Dataset entries
+---+

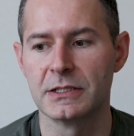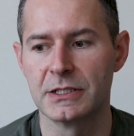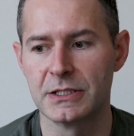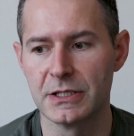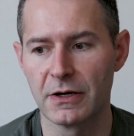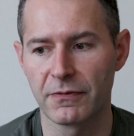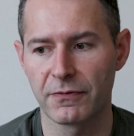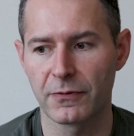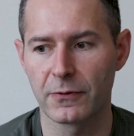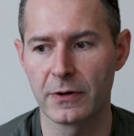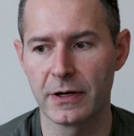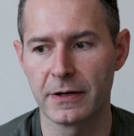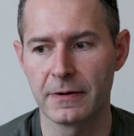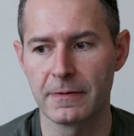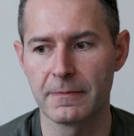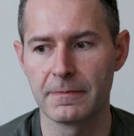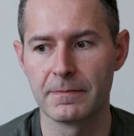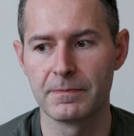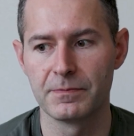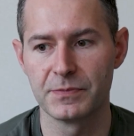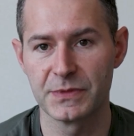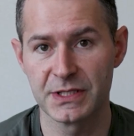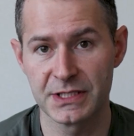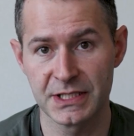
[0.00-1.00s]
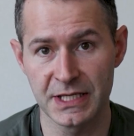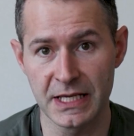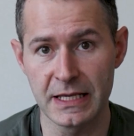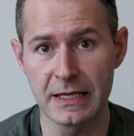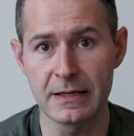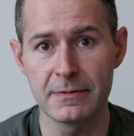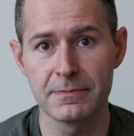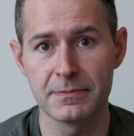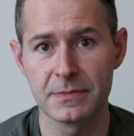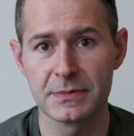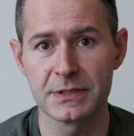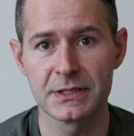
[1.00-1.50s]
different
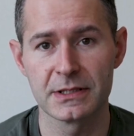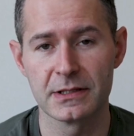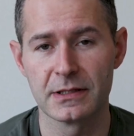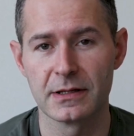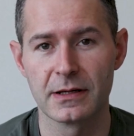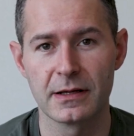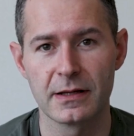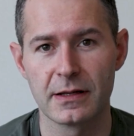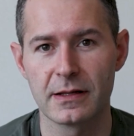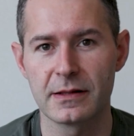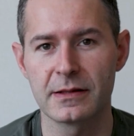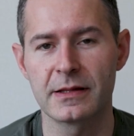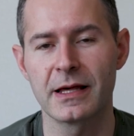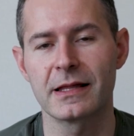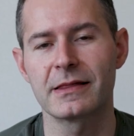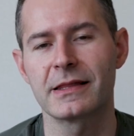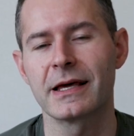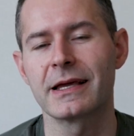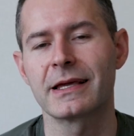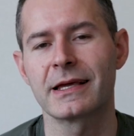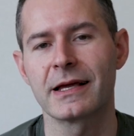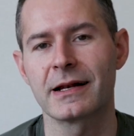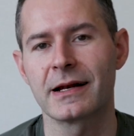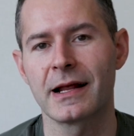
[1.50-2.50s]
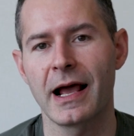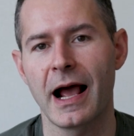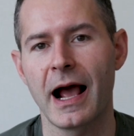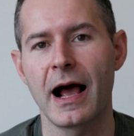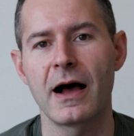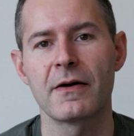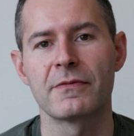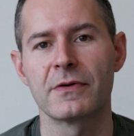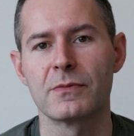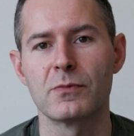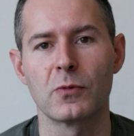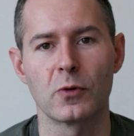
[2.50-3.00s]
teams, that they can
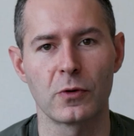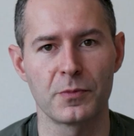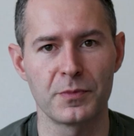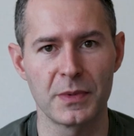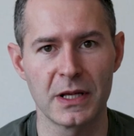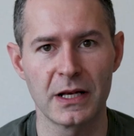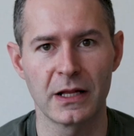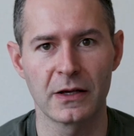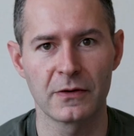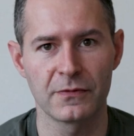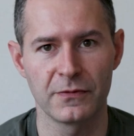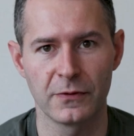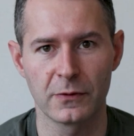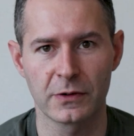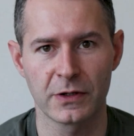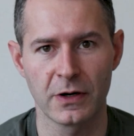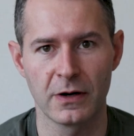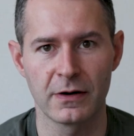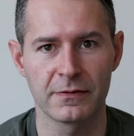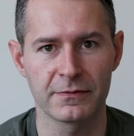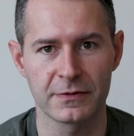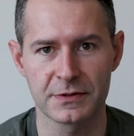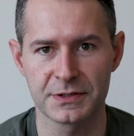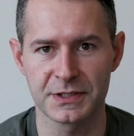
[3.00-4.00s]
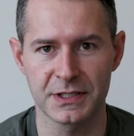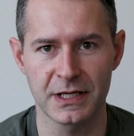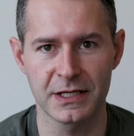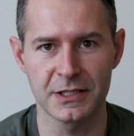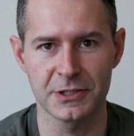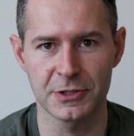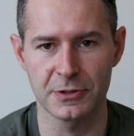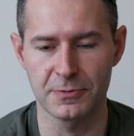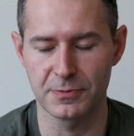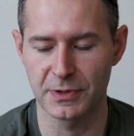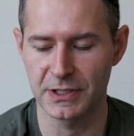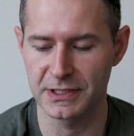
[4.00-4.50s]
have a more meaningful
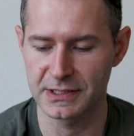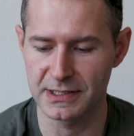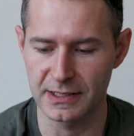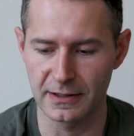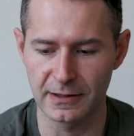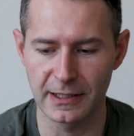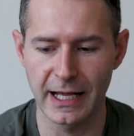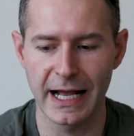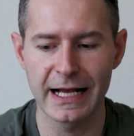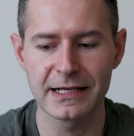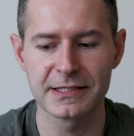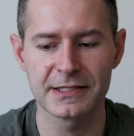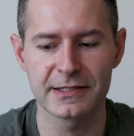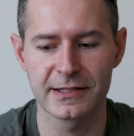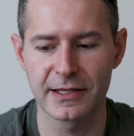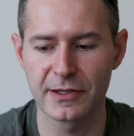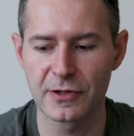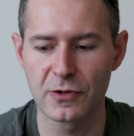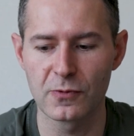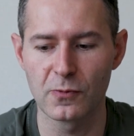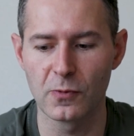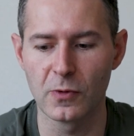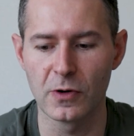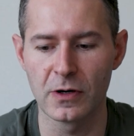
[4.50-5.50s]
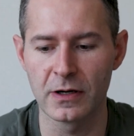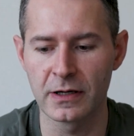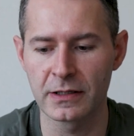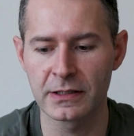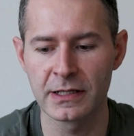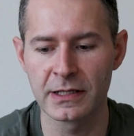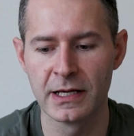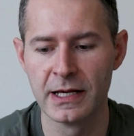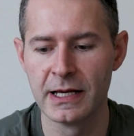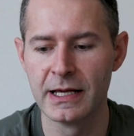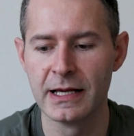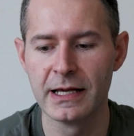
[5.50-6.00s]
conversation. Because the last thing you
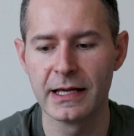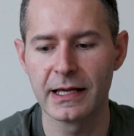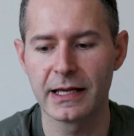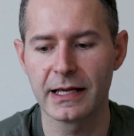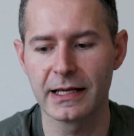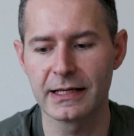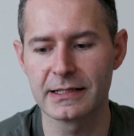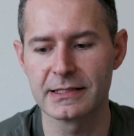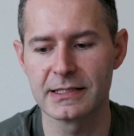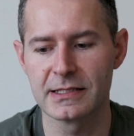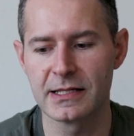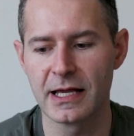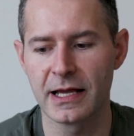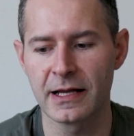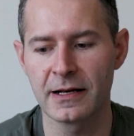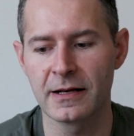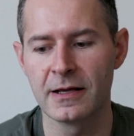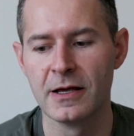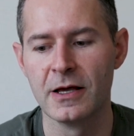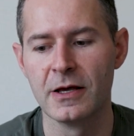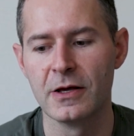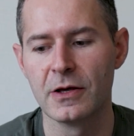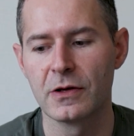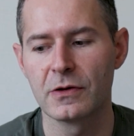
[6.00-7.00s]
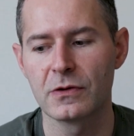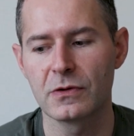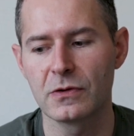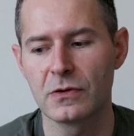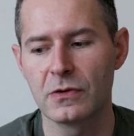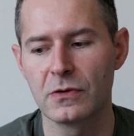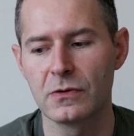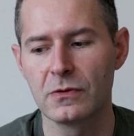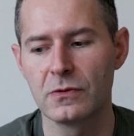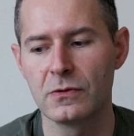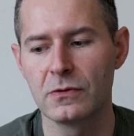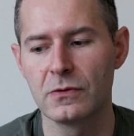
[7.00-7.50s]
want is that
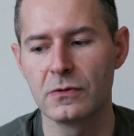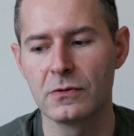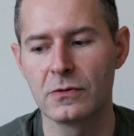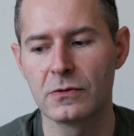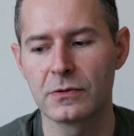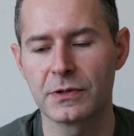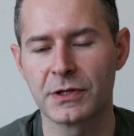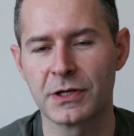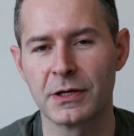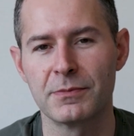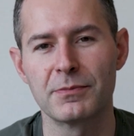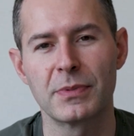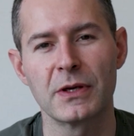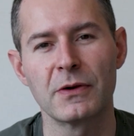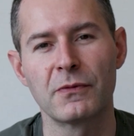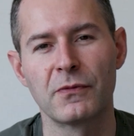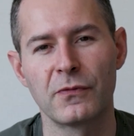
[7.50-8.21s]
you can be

+---+

WHAT IS NEEDED — Would you return the records exactly as written, minus any image?

RESPONSE BELOW —
[0.00-1.00s]
[1.00-1.50s]
different
[1.50-2.50s]
[2.50-3.00s]
teams, that they can
[3.00-4.00s]
[4.00-4.50s]
have a more meaningful
[4.50-5.50s]
[5.50-6.00s]
conversation. Because the last thing you
[6.00-7.00s]
[7.00-7.50s]
want is that
[7.50-8.21s]
you can be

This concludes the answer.